Most of my reasons have to do with a love and interest in what nature has created. Natural materials-wood, terra cotta, stone, dirt, leaves, flowers, water-are living materials. That life imparts a beauty to them like nothing else can. It might be a stretch to think of stone as living and breathing, but I do. It makes emotional sense to me that my garden and landscape be kept company with objects made from natural materials. I once taught a class in vegetable gardening for the Greening of Detroit; I did recommend that anyone worried that their natural soil was contaminated, think about planting their tomatoes and potatoes in garbage cans. Were they old enough to be split at the bottom, or have gashes in the sides, all the better for the drainage. But if I have a choice, I favor the real thing.
Terra cotta, absorptive as it is, can provide a home for other living organisms such as mosses and lichens; no wonder old terra cotta is my favorite material for pots.

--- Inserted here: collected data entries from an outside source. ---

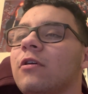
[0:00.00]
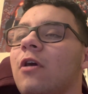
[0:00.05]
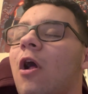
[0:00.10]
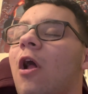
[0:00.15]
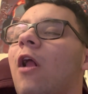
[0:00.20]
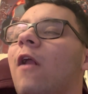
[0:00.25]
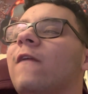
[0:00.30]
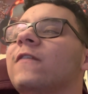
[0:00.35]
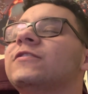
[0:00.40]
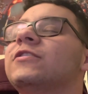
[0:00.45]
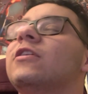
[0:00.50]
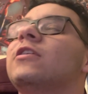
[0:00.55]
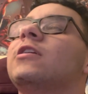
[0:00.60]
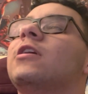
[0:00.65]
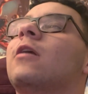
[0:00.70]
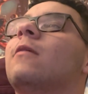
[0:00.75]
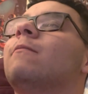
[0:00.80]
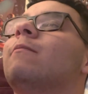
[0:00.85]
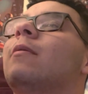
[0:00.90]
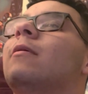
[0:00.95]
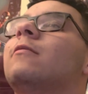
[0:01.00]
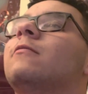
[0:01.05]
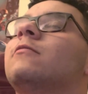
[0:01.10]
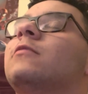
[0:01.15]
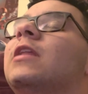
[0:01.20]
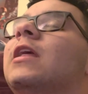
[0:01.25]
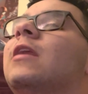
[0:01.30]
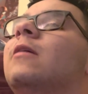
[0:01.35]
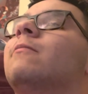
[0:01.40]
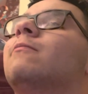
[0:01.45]
all of a sudden come
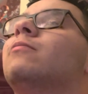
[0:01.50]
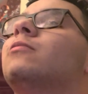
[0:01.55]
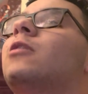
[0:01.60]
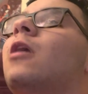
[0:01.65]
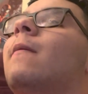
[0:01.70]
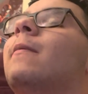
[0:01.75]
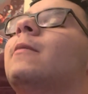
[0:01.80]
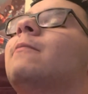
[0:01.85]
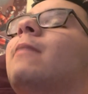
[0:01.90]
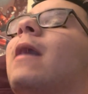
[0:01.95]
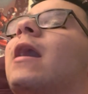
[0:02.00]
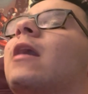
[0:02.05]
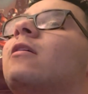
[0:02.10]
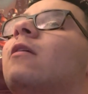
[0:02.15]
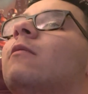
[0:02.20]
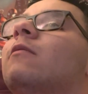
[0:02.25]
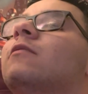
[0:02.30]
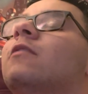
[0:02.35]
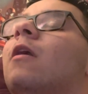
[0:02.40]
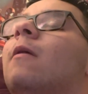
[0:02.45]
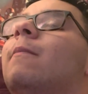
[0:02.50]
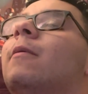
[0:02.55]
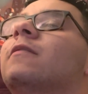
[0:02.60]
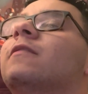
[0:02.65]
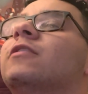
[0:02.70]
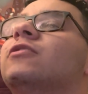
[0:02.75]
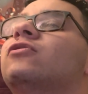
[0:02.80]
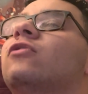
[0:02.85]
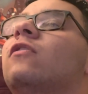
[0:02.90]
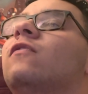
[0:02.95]
lead him coming back up on
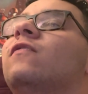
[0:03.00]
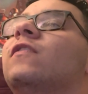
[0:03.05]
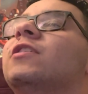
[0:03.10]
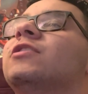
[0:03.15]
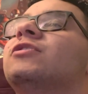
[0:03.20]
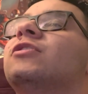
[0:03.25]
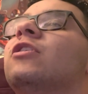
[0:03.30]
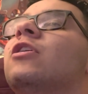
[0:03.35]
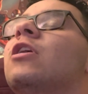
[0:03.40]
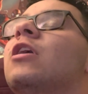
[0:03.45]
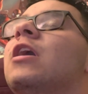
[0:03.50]
the surface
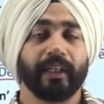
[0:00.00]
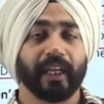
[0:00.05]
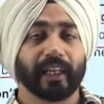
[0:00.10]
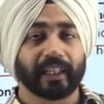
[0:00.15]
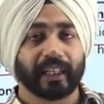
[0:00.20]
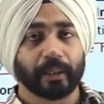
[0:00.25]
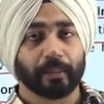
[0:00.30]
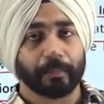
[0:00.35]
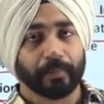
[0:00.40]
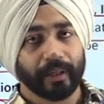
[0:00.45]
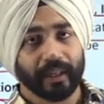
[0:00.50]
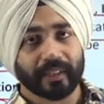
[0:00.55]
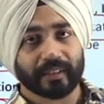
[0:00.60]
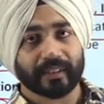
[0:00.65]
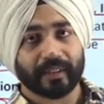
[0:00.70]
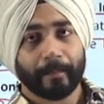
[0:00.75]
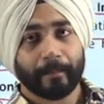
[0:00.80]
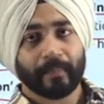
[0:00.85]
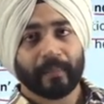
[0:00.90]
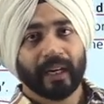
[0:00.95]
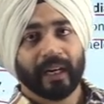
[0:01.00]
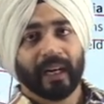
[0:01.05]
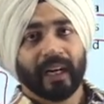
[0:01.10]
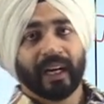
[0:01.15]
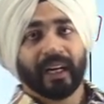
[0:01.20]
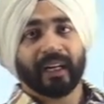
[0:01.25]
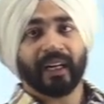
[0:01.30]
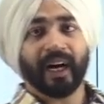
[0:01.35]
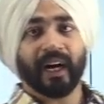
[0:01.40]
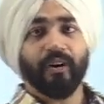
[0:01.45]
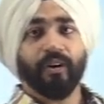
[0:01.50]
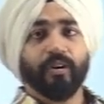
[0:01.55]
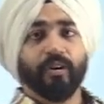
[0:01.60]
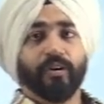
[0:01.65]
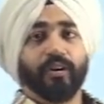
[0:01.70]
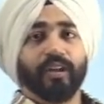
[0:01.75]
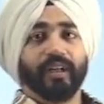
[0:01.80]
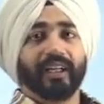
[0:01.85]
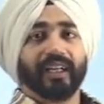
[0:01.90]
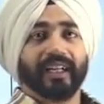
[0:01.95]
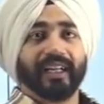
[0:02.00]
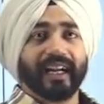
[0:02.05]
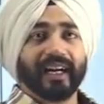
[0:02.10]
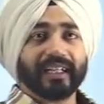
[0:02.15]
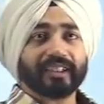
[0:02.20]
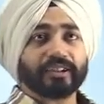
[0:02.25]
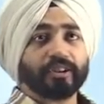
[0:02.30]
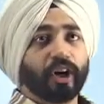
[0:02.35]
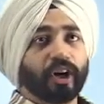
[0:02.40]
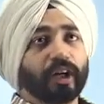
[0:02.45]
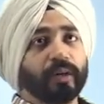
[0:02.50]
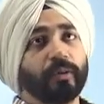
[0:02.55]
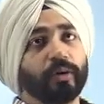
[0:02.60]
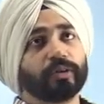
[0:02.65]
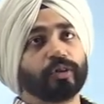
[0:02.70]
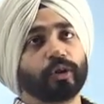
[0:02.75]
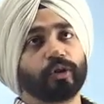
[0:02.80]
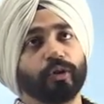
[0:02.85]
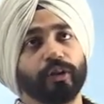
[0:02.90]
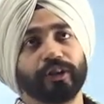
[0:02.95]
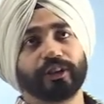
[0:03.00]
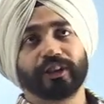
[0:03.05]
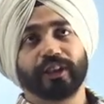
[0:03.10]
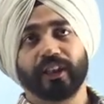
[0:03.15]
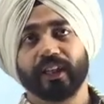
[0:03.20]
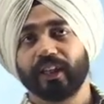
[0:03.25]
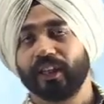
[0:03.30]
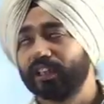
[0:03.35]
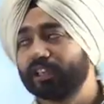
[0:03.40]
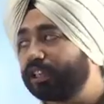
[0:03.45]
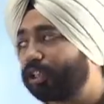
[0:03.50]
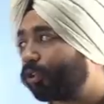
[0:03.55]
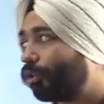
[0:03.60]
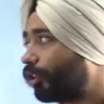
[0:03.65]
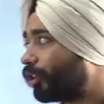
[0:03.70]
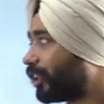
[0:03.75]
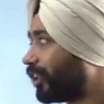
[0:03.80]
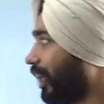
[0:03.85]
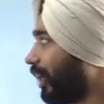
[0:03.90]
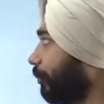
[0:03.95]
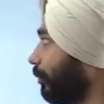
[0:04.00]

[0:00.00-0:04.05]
be taking place. Now let's talk about the question here. The question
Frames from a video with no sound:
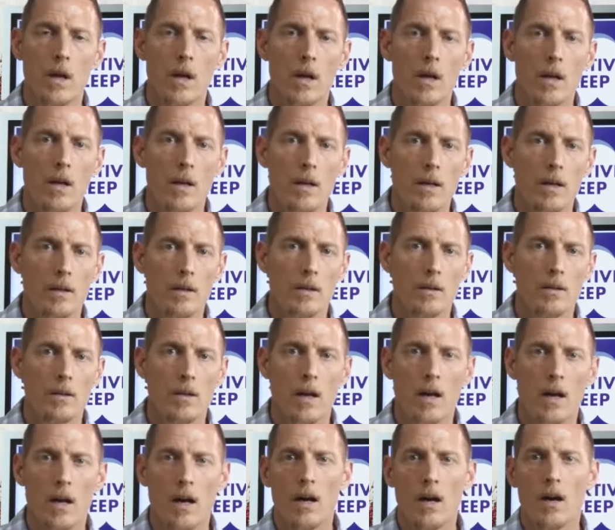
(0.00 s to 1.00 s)
is they say,
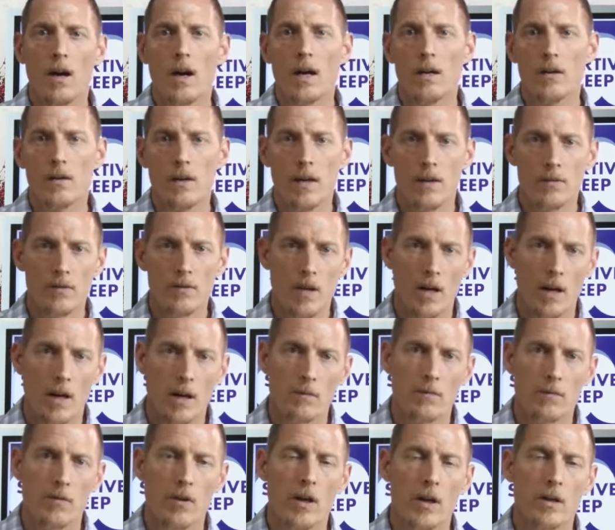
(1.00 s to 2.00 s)
oh, I don't have time
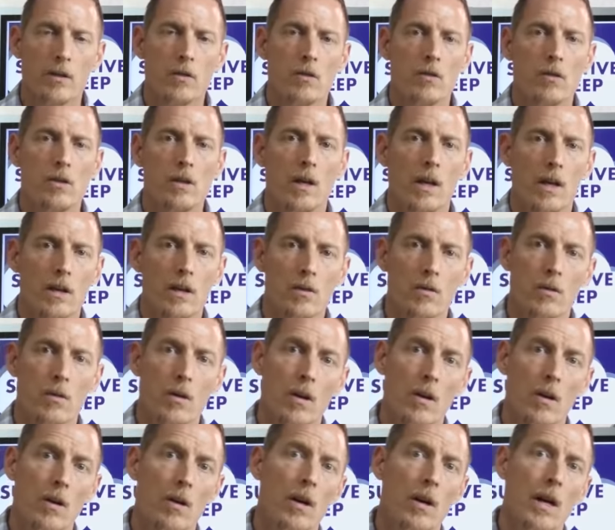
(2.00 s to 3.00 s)
for exercise, or
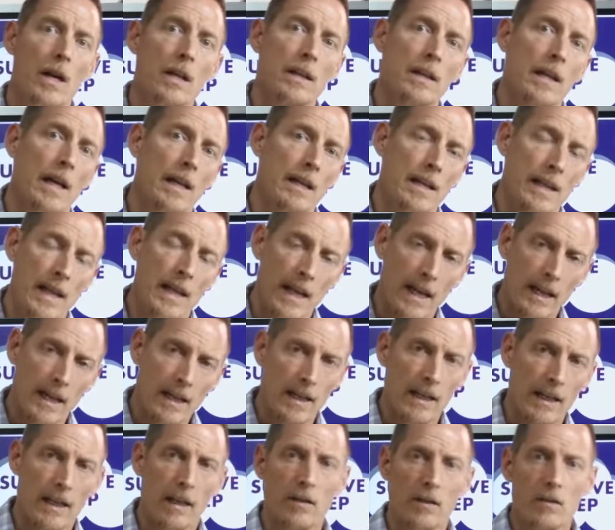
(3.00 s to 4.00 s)
oh, I, I can't get
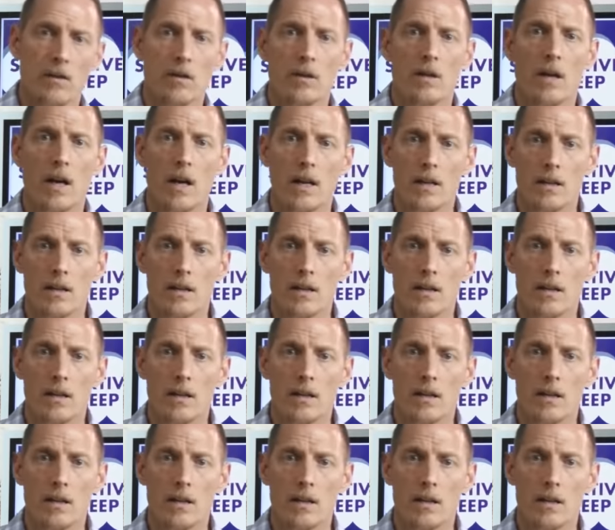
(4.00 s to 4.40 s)
outside.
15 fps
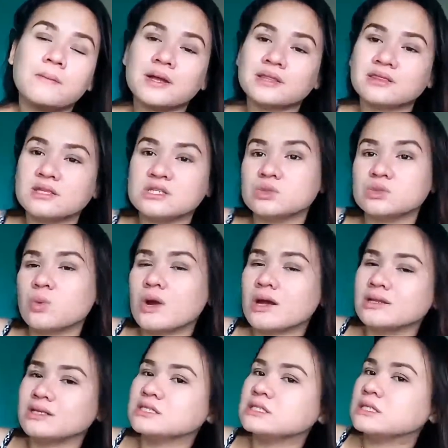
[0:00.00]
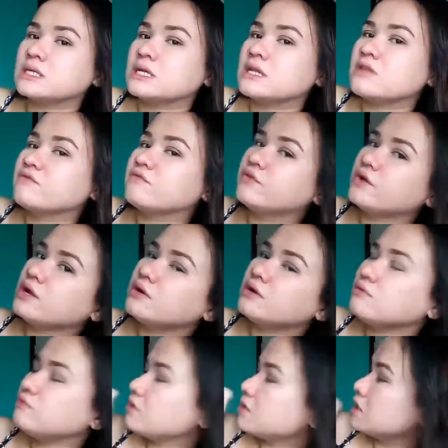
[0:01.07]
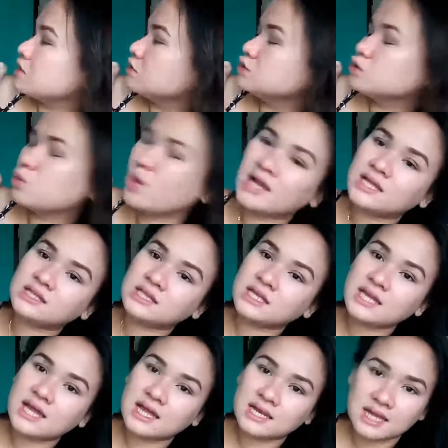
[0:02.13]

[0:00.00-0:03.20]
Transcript: But this one is in very, very good quality,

The combination of plants and terra cotta is naturally beautiful. I have no objection to made-made materials, as long as they are manufactured to look like what they really are. Fiberglass or plastic made in imitation of any natural material always looks like an imitation. Fiberglas pots made with an unabashedly natural fiberglass surface can be very good looking.
Pictured above is a panel of a terra cotta square pot made by the Galloway Company from Philadelphia Pennsylvania in the early 20th century. The river bottom clay from whence their pots were made is naturally this color. There is no mistaking this is a natural material, even if you have never seen anything made from cream colored clay. The surface is genuine; it rings right.
Do you even have a number in mind for all the different kinds of leaves that must exist? Their surfaces can be hairy, shiny, matte, smooth-there is no end of variation. But what they all have in common are surfaces that are unmistakeably alive. They live and breathe. I could not really explain what it is about a living surface that is so evident. Suffice it to say that I have yet to see an imitation that was truly convincing.
Concrete is a man made material which I greatly like. These terra cotta oyster floats have blobs of concrete which help to weigh the floats down in the water. Concrete as a material is at its most beautiful when its surface accurately represents exactly what it is-concrete. Of course everyone has had to make concessions of one kind or another over their garden. I myself have concrete terra cotta pots made in the style of classical Italian terra cotta. I have three places where I wanted a pot in situ 12 months of the year. My concrete pots enable this. Their workmanship is incredibly good. However nothing moves me more than the clay.
Steel and iron are likewise a product of human technology. The surface of steel will age, as it corrodes. The pits in the surface can provide a home for small plants, just like terra cotta. How steel ages can be very beautiful; age on a man made surface greatly enhances its appearance.
The surface of this terra cotta pot looks like a painting. I have no idea how it was done, but there is no evidence of paint. Whatever altered the surface has soaked in, and become part of the clay. I am told the material is mineral based-as are many pigments.This treatment I can live with. The shape and texture of this pot is beautiful as well-it reminds me of a squash, without trying to look like a squash.
This very heavy gauge wire is wrapped with hemp twine; the wires originally formed stems for some wood shaving flowers. I think I liked these stems better than the flowers, so I saved the stems. I took giant needle nose pliers and secured all 20 stems in the middle with the 21st stem. After curling the ends, I had myself a decent looking bow. Natural materials-I like having them around me.